◆ What is required: Having located the line with "[0:01.00-0:02.00]", print it and each remaining line exactly, stopping at the end of the material and omitting pictures.

◆ Records supplied:
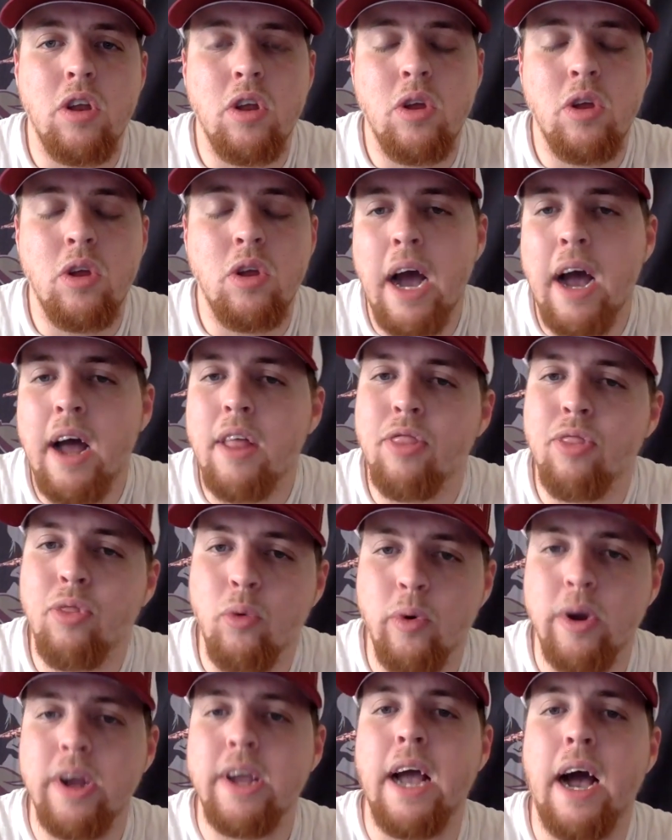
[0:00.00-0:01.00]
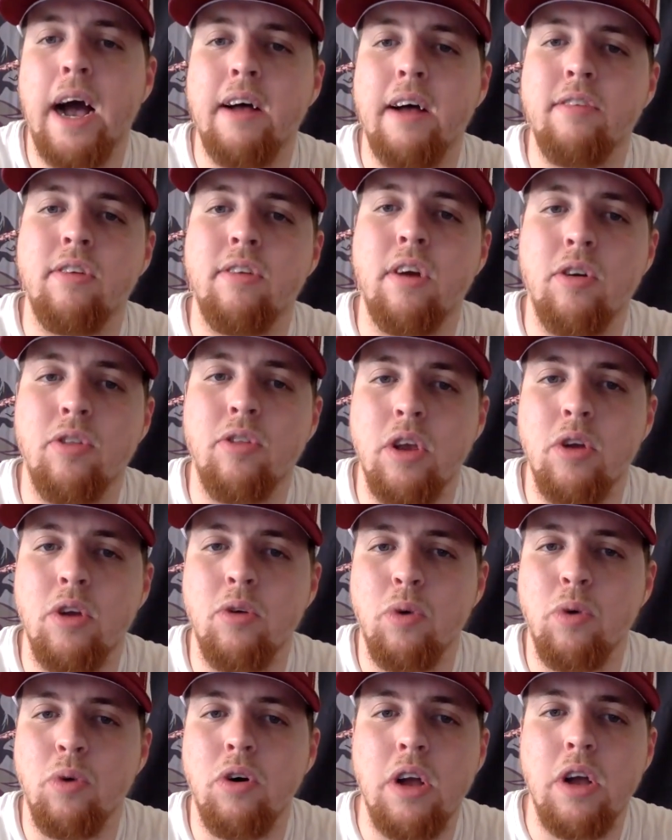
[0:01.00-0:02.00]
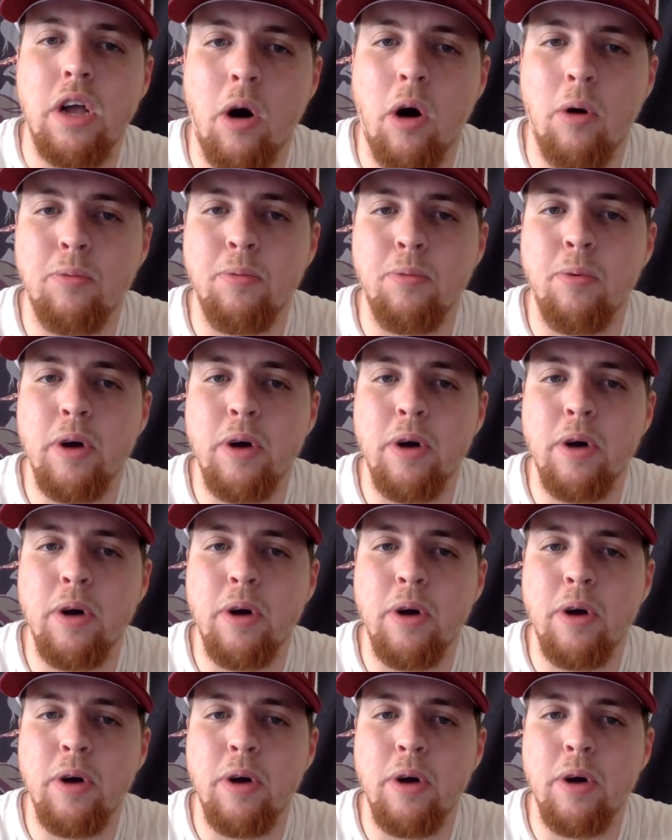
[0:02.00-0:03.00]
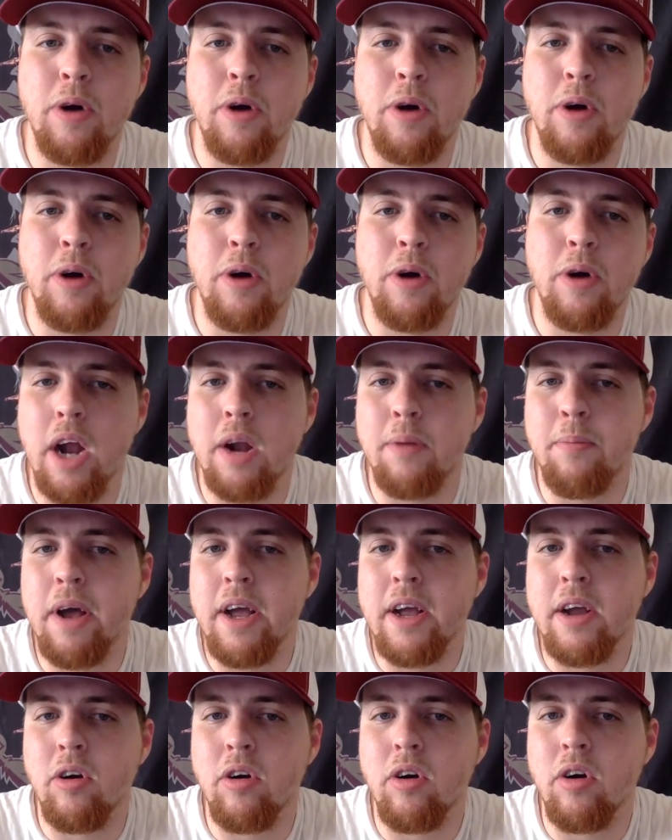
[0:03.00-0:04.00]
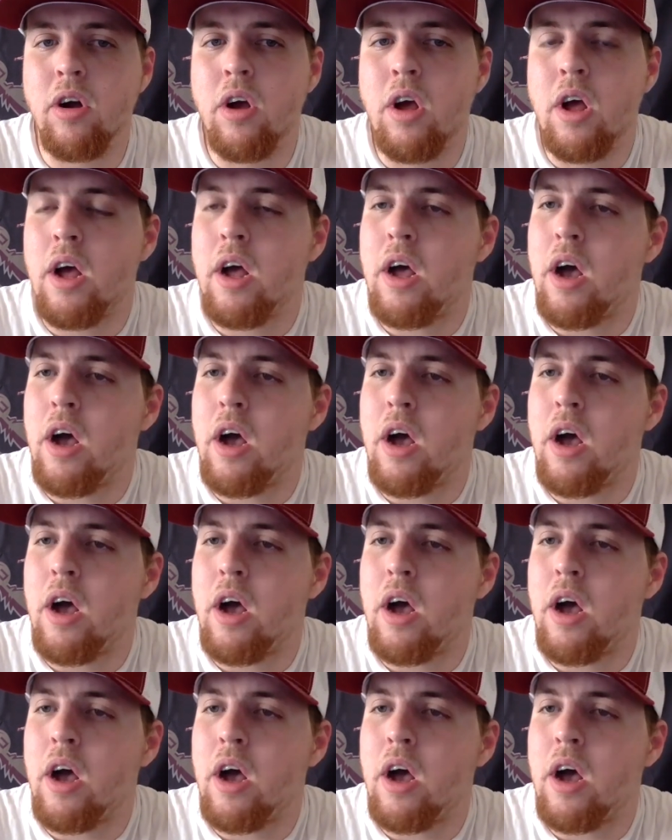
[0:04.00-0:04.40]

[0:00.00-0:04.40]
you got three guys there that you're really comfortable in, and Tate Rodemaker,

◆ Answer to this exercise:
[0:01.00-0:02.00]
[0:02.00-0:03.00]
[0:03.00-0:04.00]
[0:04.00-0:04.40]

[0:00.00-0:04.40]
you got three guys there that you're really comfortable in, and Tate Rodemaker,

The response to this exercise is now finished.